Transgender debate draws crowd
By MEGAN ROLLAND
Sun staff writer
11:57 pm, January 28, 2008
City Hall was buzzing Monday night with both protest and support for a proposed city ordinance that would include gender identity as a class of people protected from discrimination in housing, employment and public accommodation.
Continue to 2nd paragraph The auditorium had standing-room only, as did the entryway where a large crowd watched the decision on closed-circuit television. The vast majority of those who spoke on the issue were against the ordinance.
Those in favor of the ordinance lauded it as a step toward increased human rights for transgender individuals, who some said are marginalized in society.
The ordinance would add gender identity as a category of people protected from discrimination. Discrimination based on race, religion, sexual orientation and gender are already outlawed in Gainesville.
City officials defined gender identity as a situation where people have an inner sense of being a gender other than their gender at birth.
Those opposed reiterated oft-cited concerns of having a man in a woman's restroom, as well as the burden it would place on business owners to provide accommodations in the case of changing facilities.
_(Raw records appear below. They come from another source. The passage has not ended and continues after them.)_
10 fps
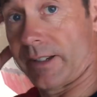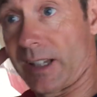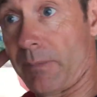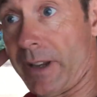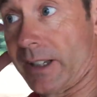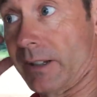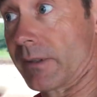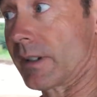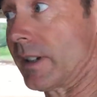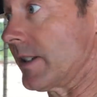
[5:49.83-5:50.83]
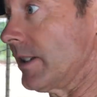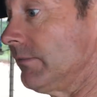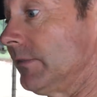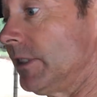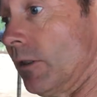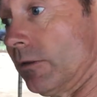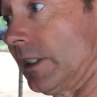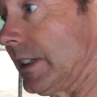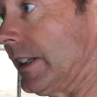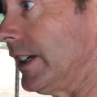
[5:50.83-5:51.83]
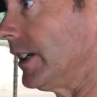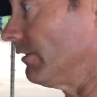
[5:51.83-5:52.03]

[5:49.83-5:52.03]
would expect, it was nice and golden clear.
Commissioner Ed Braddy immediately made a motion to deny the ordinance, and Commissioner Rick Bryant quickly seconded the motion.
"When you boil it down the issue is that because of some people who have some sort of emotional or psychological issue, others have to change," Braddy said.
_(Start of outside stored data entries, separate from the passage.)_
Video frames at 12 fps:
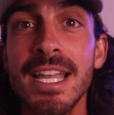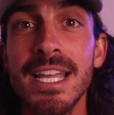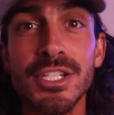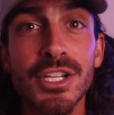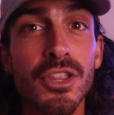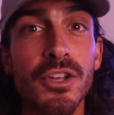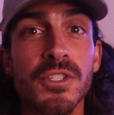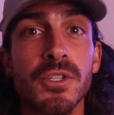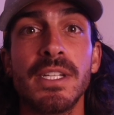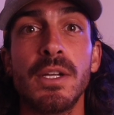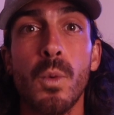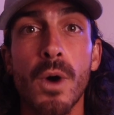until there's
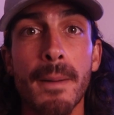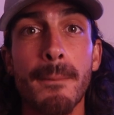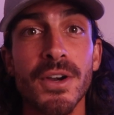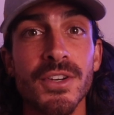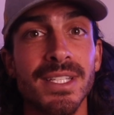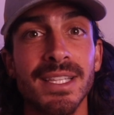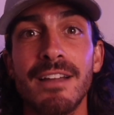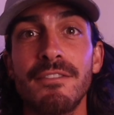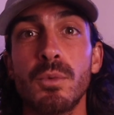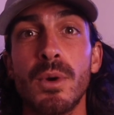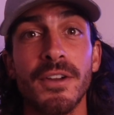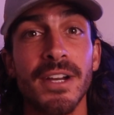only one person
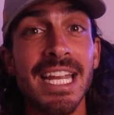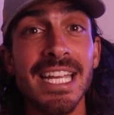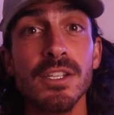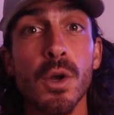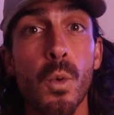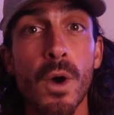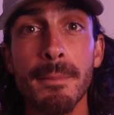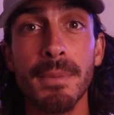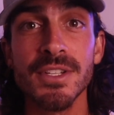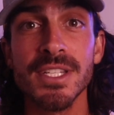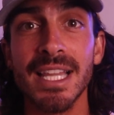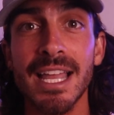left. When there is one
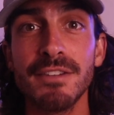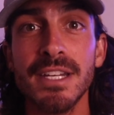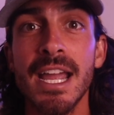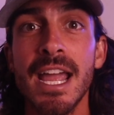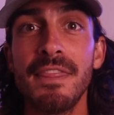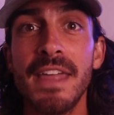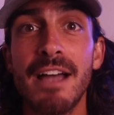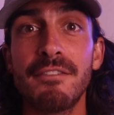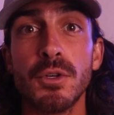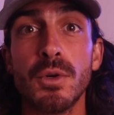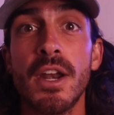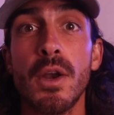person left, they
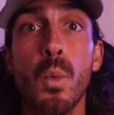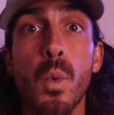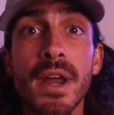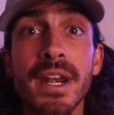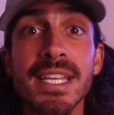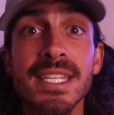have to run one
He said the ordinance would require separate facilities if a business owner decided to deny a transgender individual access to dressing rooms.
"In that sense it makes a claim on other people's property," Braddy said. "This is about granting special privileges to a class of people."
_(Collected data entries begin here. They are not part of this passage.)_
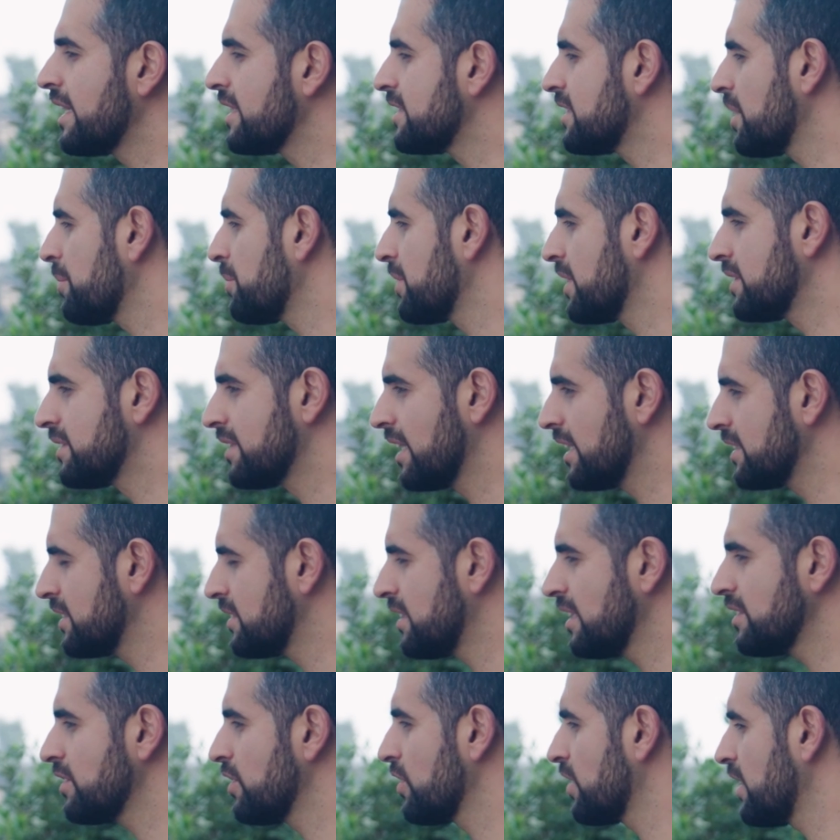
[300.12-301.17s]
to someone that says, it
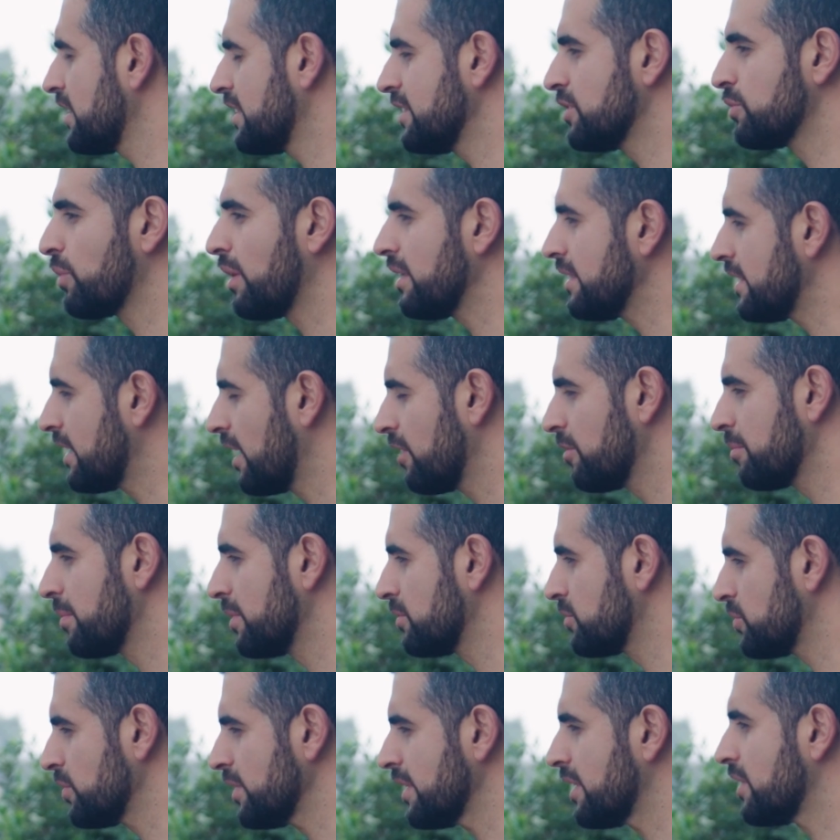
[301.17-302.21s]
doesn't look like the Israeli
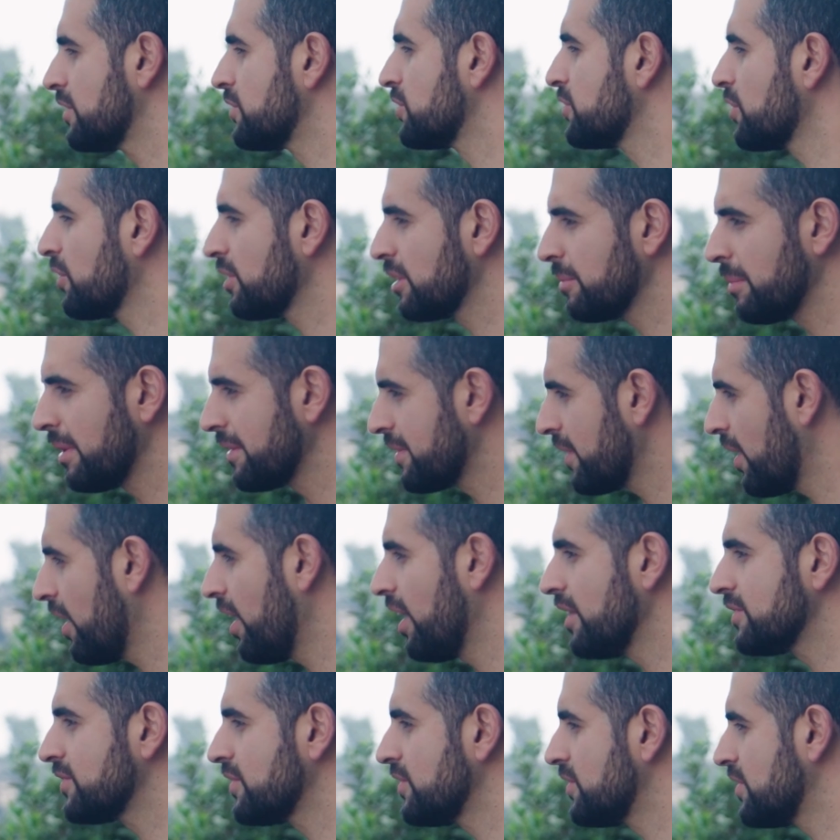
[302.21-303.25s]
government's really concerned about the
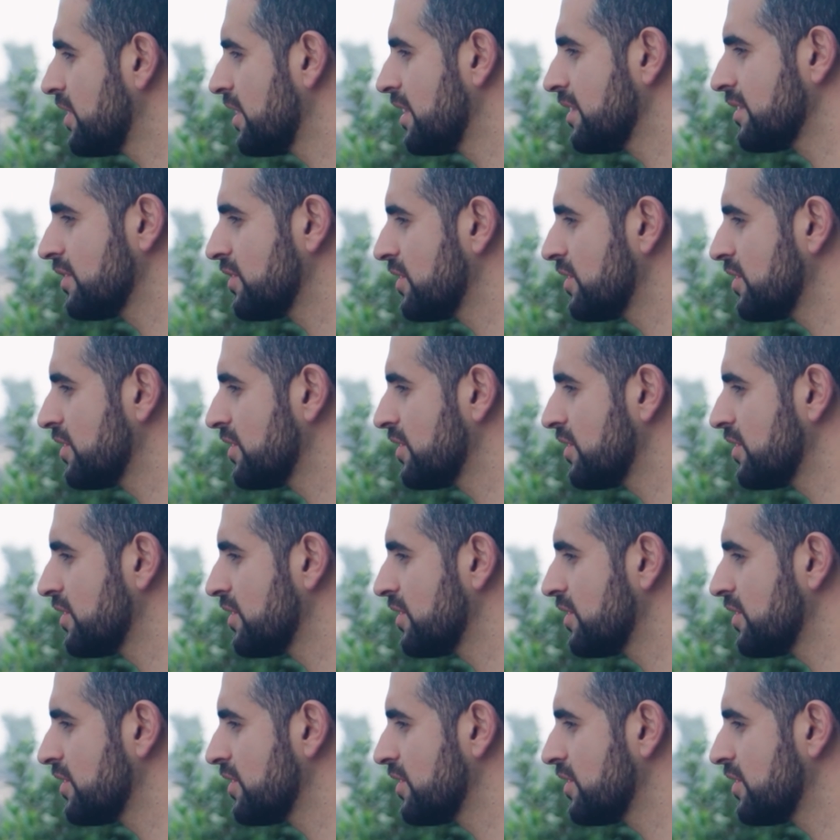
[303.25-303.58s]
hostages,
Commissioner Craig Lowe countered. "There is nothing special about being able to have a home, get a job, go to a restaurant," said Lowe adding that those are simple rights that are often taken for granted.
"It does a very simple thing for a group of people that is very intensely discriminated (against). They are few in number but sometimes it is the few in number who need the most protection," Lowe said.
Commissioner Jeanna Mastrodicasa emphasized that there is a standard across the nation for these types of ordinances.
In Florida the cities of Lake Worth and West Palm Beach, Miami Beach, Wilton Manors, Gulfport and Key West have anti-discrimination policies that protect gender identity, as do Orange, Monroe and Palm Beach counties.
Some residents quoted the Bible and expressed anger that the city would make an ordinance protecting people who in their minds were going against the way that God created them.
One man said the commissioners would suffer the wrath of God and another yelled "the blood is on your hands" for supporting the ordinance.
Several pastors, including the pastor of the Rock of Gainesville, also spoke against the ordinance. Many opposed to the ordinance said it was unfair to make the majority uncomfortable in order to protect a minority.
A University of Florida student said in the meeting it was a sad state of affairs when basic human rights were debatable not only among the public but also among elected officials.
Another UF student said, "We have a right not to be hassled, harassed, beat up or killed, and it happens everyday based on what people look like and what we wear."
By press time, the commission hadn't voted on the issue.